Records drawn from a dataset
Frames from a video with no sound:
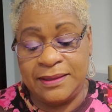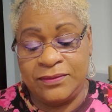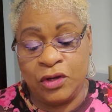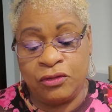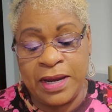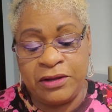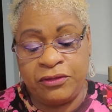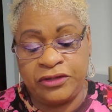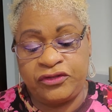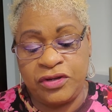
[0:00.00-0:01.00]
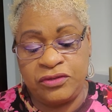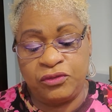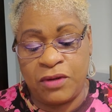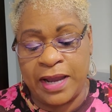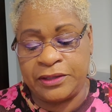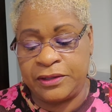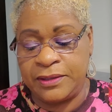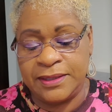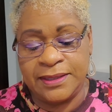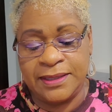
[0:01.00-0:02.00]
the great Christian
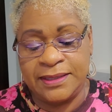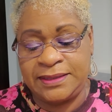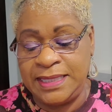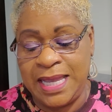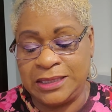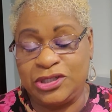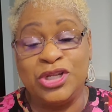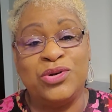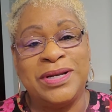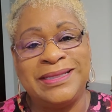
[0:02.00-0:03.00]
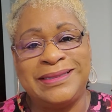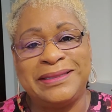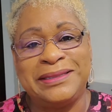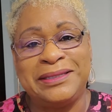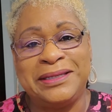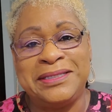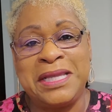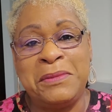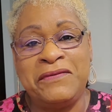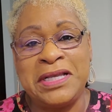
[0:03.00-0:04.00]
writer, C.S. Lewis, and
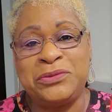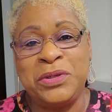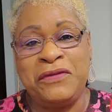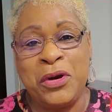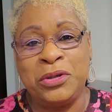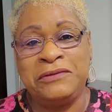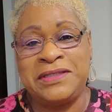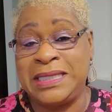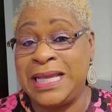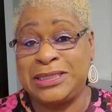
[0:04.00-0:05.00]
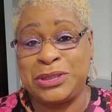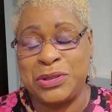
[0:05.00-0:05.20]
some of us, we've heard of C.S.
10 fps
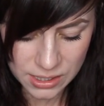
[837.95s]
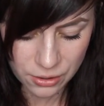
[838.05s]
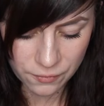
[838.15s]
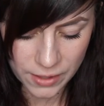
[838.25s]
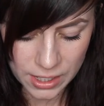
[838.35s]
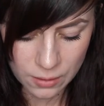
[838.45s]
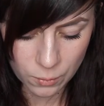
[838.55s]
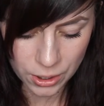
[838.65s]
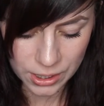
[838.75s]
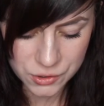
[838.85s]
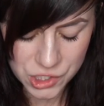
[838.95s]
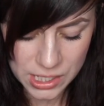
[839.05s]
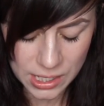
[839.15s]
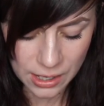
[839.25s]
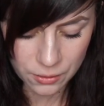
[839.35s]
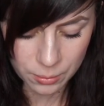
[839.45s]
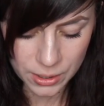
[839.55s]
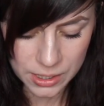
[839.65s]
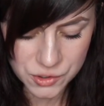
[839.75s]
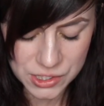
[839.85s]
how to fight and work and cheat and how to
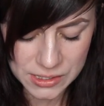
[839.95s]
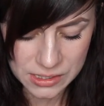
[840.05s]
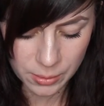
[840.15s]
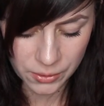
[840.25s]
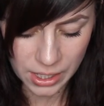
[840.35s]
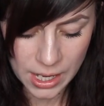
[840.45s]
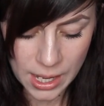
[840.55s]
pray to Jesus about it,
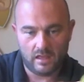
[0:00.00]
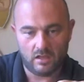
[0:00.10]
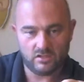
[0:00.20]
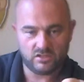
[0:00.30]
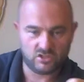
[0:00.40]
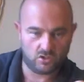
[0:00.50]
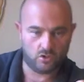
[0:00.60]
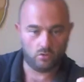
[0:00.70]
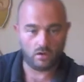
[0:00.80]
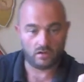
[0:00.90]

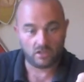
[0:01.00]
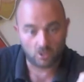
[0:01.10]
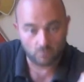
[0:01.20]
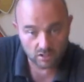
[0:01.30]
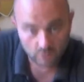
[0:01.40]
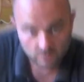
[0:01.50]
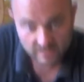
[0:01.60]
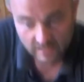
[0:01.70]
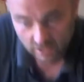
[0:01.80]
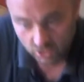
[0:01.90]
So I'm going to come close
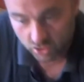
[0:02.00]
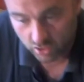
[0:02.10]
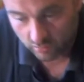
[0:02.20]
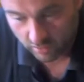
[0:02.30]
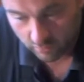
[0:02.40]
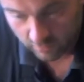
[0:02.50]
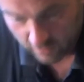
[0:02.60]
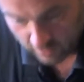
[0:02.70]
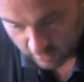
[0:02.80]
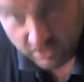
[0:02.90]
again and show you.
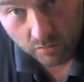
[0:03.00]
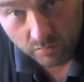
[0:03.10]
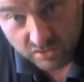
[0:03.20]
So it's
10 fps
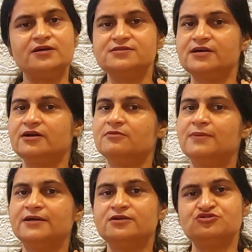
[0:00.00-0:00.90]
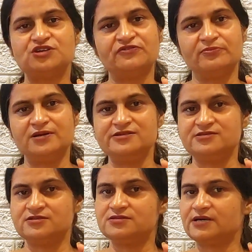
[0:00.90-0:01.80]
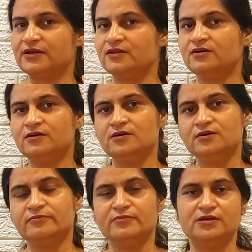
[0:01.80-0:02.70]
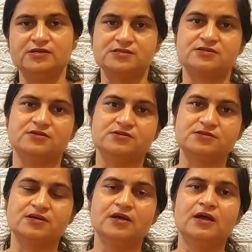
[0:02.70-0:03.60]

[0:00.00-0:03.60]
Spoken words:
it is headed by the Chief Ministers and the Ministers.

*What this task involves*.
Could you please repeat the entries above exactly, with every picture left out?

*Solved exercise*.
Frames from a video with no sound:
[0:00.00-0:01.00]
[0:01.00-0:02.00]
the great Christian
[0:02.00-0:03.00]
[0:03.00-0:04.00]
writer, C.S. Lewis, and
[0:04.00-0:05.00]
[0:05.00-0:05.20]
some of us, we've heard of C.S.
10 fps
[837.95s]
[838.05s]
[838.15s]
[838.25s]
[838.35s]
[838.45s]
[838.55s]
[838.65s]
[838.75s]
[838.85s]
[838.95s]
[839.05s]
[839.15s]
[839.25s]
[839.35s]
[839.45s]
[839.55s]
[839.65s]
[839.75s]
[839.85s]
how to fight and work and cheat and how to
[839.95s]
[840.05s]
[840.15s]
[840.25s]
[840.35s]
[840.45s]
[840.55s]
pray to Jesus about it,
[0:00.00]
[0:00.10]
[0:00.20]
[0:00.30]
[0:00.40]
[0:00.50]
[0:00.60]
[0:00.70]
[0:00.80]
[0:00.90]

[0:01.00]
[0:01.10]
[0:01.20]
[0:01.30]
[0:01.40]
[0:01.50]
[0:01.60]
[0:01.70]
[0:01.80]
[0:01.90]
So I'm going to come close
[0:02.00]
[0:02.10]
[0:02.20]
[0:02.30]
[0:02.40]
[0:02.50]
[0:02.60]
[0:02.70]
[0:02.80]
[0:02.90]
again and show you.
[0:03.00]
[0:03.10]
[0:03.20]
So it's
10 fps
[0:00.00-0:00.90]
[0:00.90-0:01.80]
[0:01.80-0:02.70]
[0:02.70-0:03.60]

[0:00.00-0:03.60]
Spoken words:
it is headed by the Chief Ministers and the Ministers.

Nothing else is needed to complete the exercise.